[Records from a data source]
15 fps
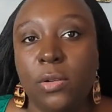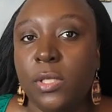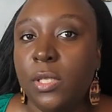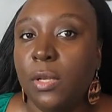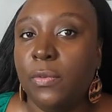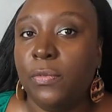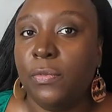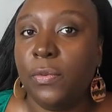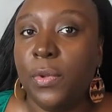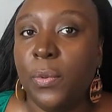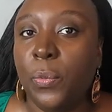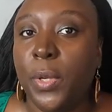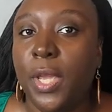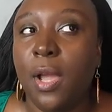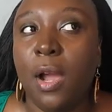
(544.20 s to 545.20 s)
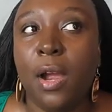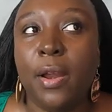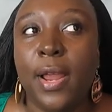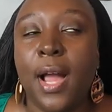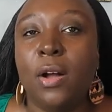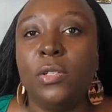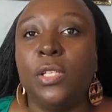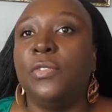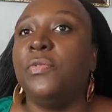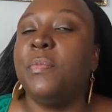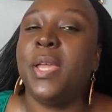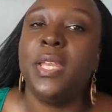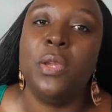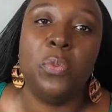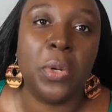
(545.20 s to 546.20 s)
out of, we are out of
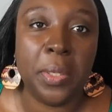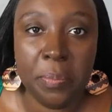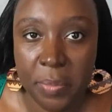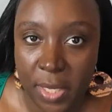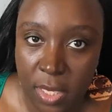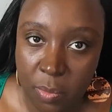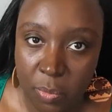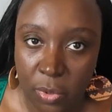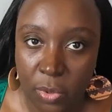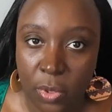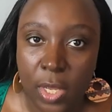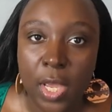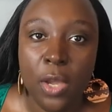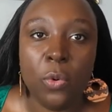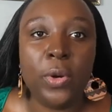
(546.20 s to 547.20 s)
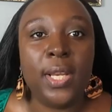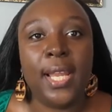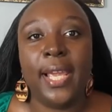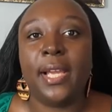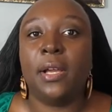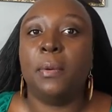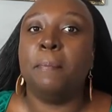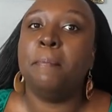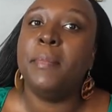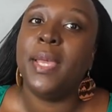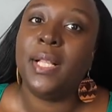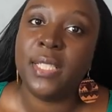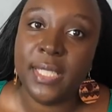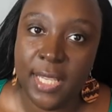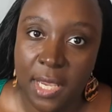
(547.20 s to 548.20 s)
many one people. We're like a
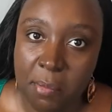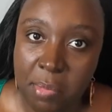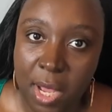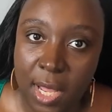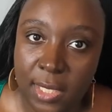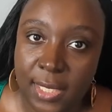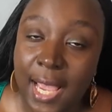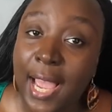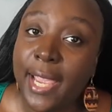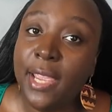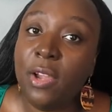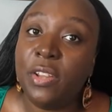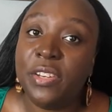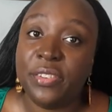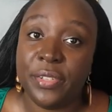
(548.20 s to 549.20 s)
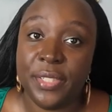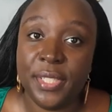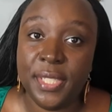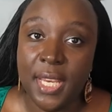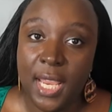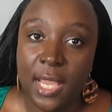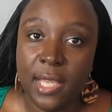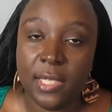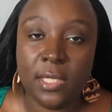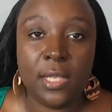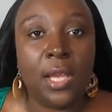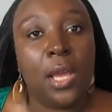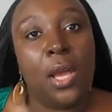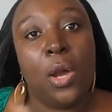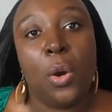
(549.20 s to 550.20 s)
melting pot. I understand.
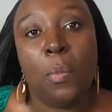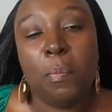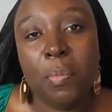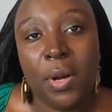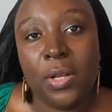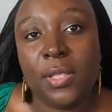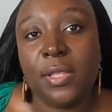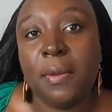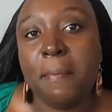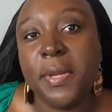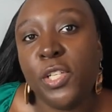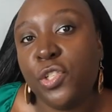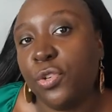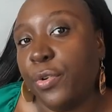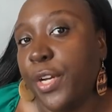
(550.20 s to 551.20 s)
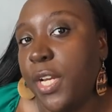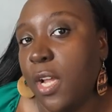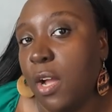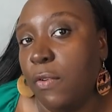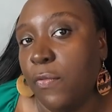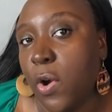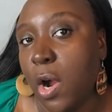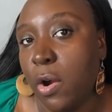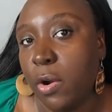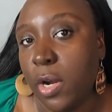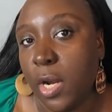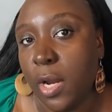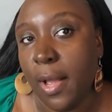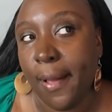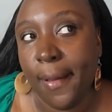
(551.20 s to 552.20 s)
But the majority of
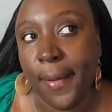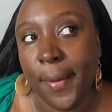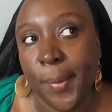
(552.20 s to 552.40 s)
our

| What is being asked |
Please print the records above word for word, leaving every image out.

| Result for this exercise |
15 fps
(544.20 s to 545.20 s)
(545.20 s to 546.20 s)
out of, we are out of
(546.20 s to 547.20 s)
(547.20 s to 548.20 s)
many one people. We're like a
(548.20 s to 549.20 s)
(549.20 s to 550.20 s)
melting pot. I understand.
(550.20 s to 551.20 s)
(551.20 s to 552.20 s)
But the majority of
(552.20 s to 552.40 s)
our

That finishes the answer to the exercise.